Looking at the plot of Claude A it seems to be very linear. The plot is showing a variability far better than 55%. Same thing with Claude B. The plot is very linear and most likely explains more than 75% variability. Looking at Claude C the plot is extremely linear. Almost 100% variability. The goal was 90% but this plot seems to be doing better than 90%.

B)

Use SVD to find the first PC for each data set, and find the actual percent of total variability explained by each PC using aggregation methods.

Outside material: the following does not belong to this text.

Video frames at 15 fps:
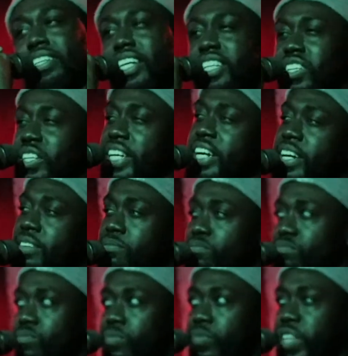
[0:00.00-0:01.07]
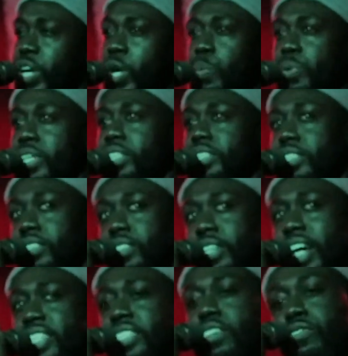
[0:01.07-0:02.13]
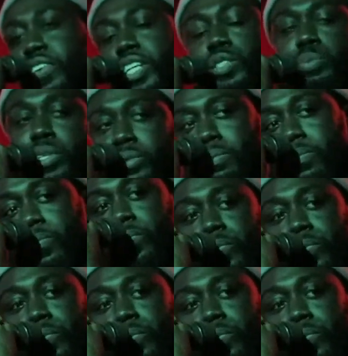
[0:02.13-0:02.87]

they look at therapists as an investment.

svdA <- svd(claudeA_scaled)
svdB <- svd(claudeB_scaled)
svdC <- svd(claudeC_scaled)

dA <- svdA$d
dB <- svdB$d
dC <- svdC$d

pc1A <- (dA[1]^2) / sum(dA^2)
pc1B <- (dB[1]^2) / sum(dB^2)
pc1C <- (dC[1]^2) / sum(dC^2)

percent_df <- data.frame(
  Dataset = c("claudeA", "claudeB", "claudeC"),
  PC1_Variance_Proportion = c(pc1A, pc1B, pc1C),
  PC1_Percent = c(pc1A, pc1B, pc1C) * 100
)

percent_df

  Dataset PC1_Variance_Proportion PC1_Percent
1 claudeA               0.9756201    97.56201
2 claudeB               0.9591807    95.91807
3 claudeC               0.9949096    99.49096

After computing the variability for the three data sets it can be seen that the variability is all above 90%. This is way above what the variability was supposed to be.